AS SHE BEGAN TO TALK about my visit to Jack’s office, I sat up, hoping he had confessed his racism and that perhaps she was going to pour out the grief of discovering her very lover was another Father Orrin. But she said Jack wanted us to pick a day for Broadway, because the dancing urchins in Newsies could remind me of the street children of northern Nigeria.
Finally, when I found my voice, I suggested mid-December for Broadway, to buy time to figure out how to publicly confront someone as slimy as Jack. When I hung up, I hated how he had conveniently swept his racism under our Nigerian shit. As the Annangs say, Jack was not the kind of bird to track on a rainy day. But my biggest worry was this could rupture my friendship with Emily. Could I handle the aftermath? Was it better to have a dear friend who could not spot the toxic racism in her lover or not to have a friend at all?
No, I must confront her! I swore silently to myself. Caro said I could not return home without this conversation with Emily. She said anybody who could forgive Molly for firing her deserved my honesty no matter what. She said I must confront Jack and Emily in mid-December during our Broadway outing. Father Kiobel said the trick was getting Emily to our memorial event without her boyfriend who called our food vomit.
I could not yet tell Emily that we were humiliated by Jack seeing our Thanksgiving clips. We could imagine him watching our people and silently cursing them while she wept. We could imagine him
siding with Father Orrin and his minions, the way he came around to backing Lagoon Drinker. “I can imagine his disdain at my mere suggestion that Mary and Mommy had anything in common!” Father lamented.

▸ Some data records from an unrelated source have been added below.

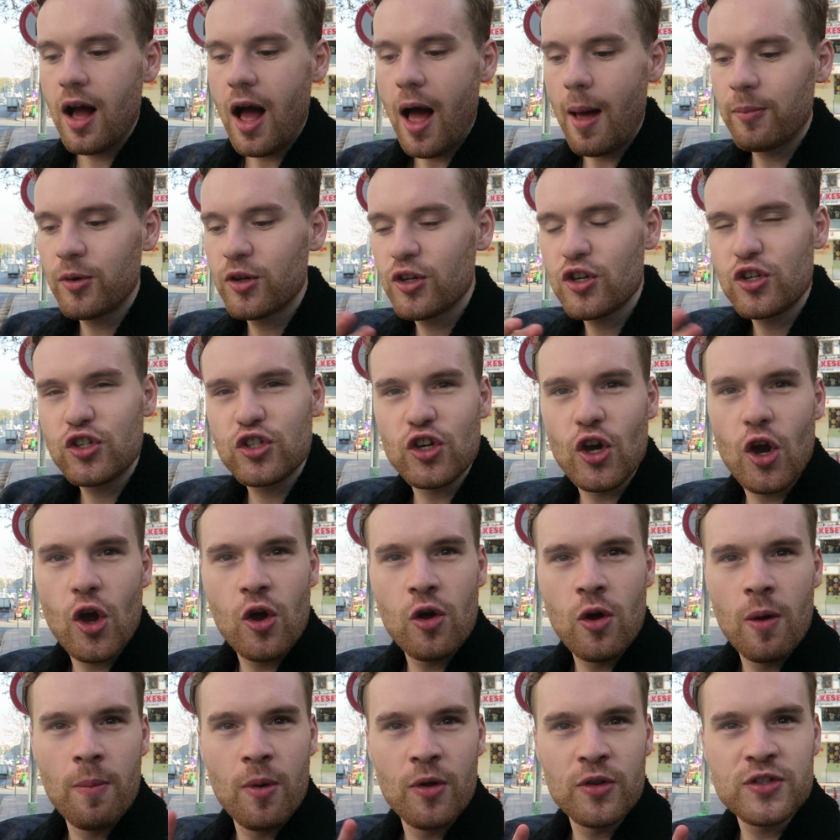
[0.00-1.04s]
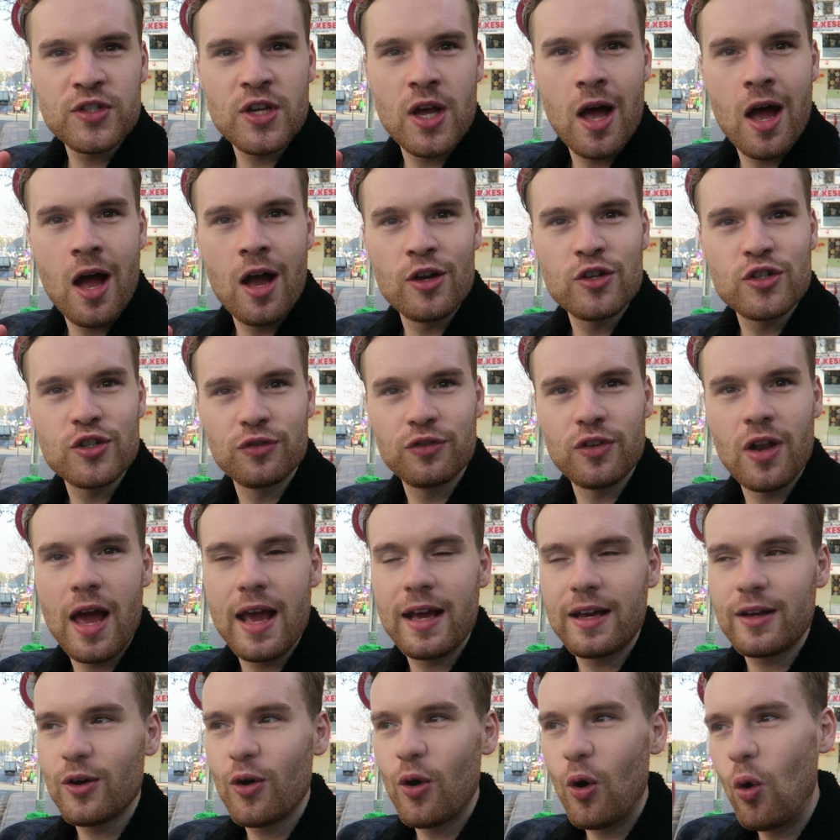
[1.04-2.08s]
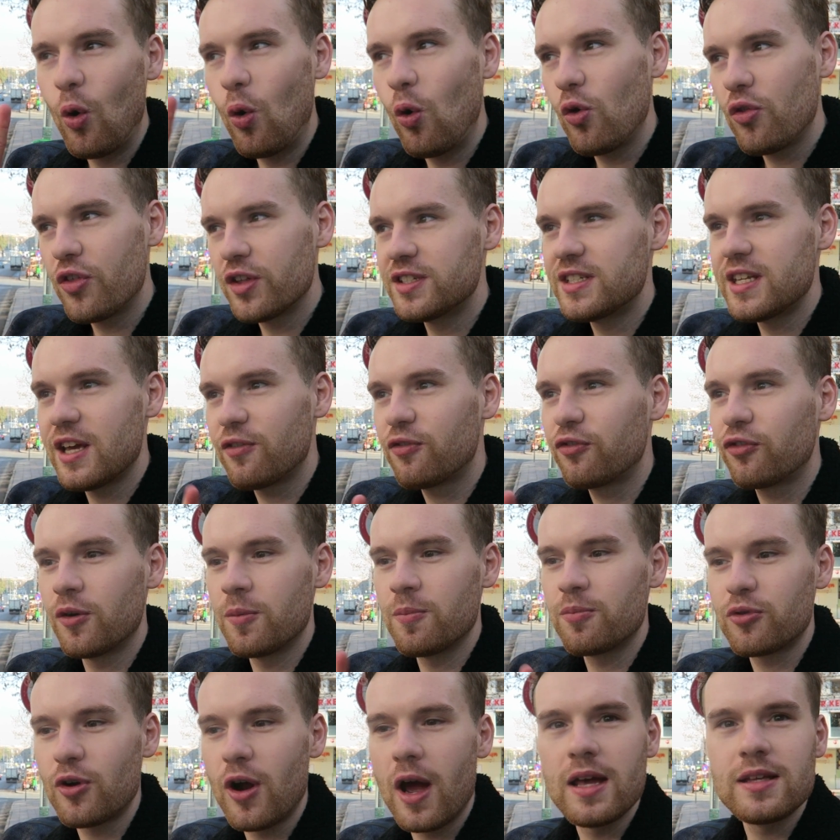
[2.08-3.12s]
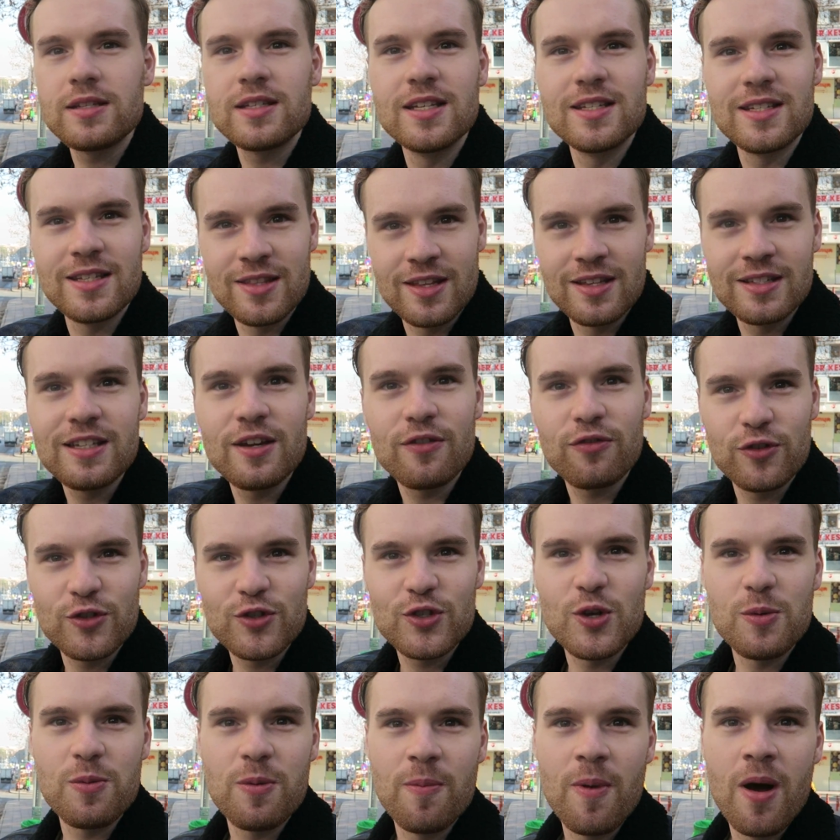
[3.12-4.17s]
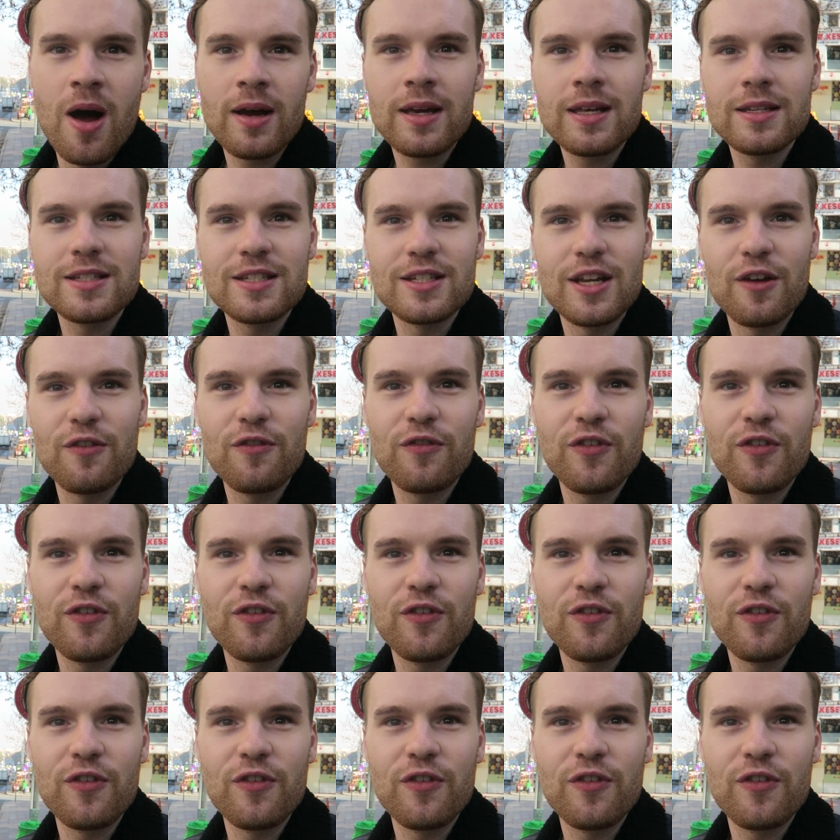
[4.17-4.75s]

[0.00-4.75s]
I'm going to show a montage of like all the different prices in the different supermarkets that I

THE FOLLOWING DAY, I got two emails from the Bekwarra family. The first said the old man got his visa and would be in New York the following week. I immediately sent my congratulations and sympathized with all their stress. I called Ofonime three times to share the good news. My calls did not go through. My texts failed as well. I tried Usen. Same thing. “But I’m no longer asking for accommodation!” I gasped when I realized they had blocked my number. I sent an email. Ofonime replied that they would be in touch shortly.
Ominous.
The second Bekwarra email started off as a general thank-you to all “who prayed and supported our old infirm dad through his America visa ordeal.” But there was a special appreciation reserved for the big clerics of our area “for weeks of dry fasting during our struggle with the forces of Satan at the American embassy and for all your Visa Condolence Visits.”

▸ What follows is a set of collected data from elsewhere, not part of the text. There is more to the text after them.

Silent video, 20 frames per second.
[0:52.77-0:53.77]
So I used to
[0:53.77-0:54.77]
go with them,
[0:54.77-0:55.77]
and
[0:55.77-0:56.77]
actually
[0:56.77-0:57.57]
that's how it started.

But I sat up when the email went on to solicit even more prayers for all visa interview victims, especially a certain “Montana-bound student who was shipped back to Nigeria from Salt Lake City International Airport and banned from America for five years and is now in a makeshift refugee clinic in Makurdi. His right leg has been cut off, the stump heavily bandaged.” I googled the story quickly, for something would have to be seriously wrong for people across the country to know of this bleached embassy Tiv dancer guy—or was it another person altogether?
However, sadly his internet photos confirmed it was our beloved dancer. He had flunked his point-of-entry interview on his way to Montana; the news story said the Salt Lake City immigration officers had canceled his visa and deported him because he could not prove he would return to Nigeria after college; the boy insisted in the same article that in Utah he had not even been allowed to speak, as the immigration folks were shouting at him like exorcists. During the appeal in Lagos, according to the dancer, the consular lady kept saying, “Excellent, excellent!” but, in the end, denied him all the same.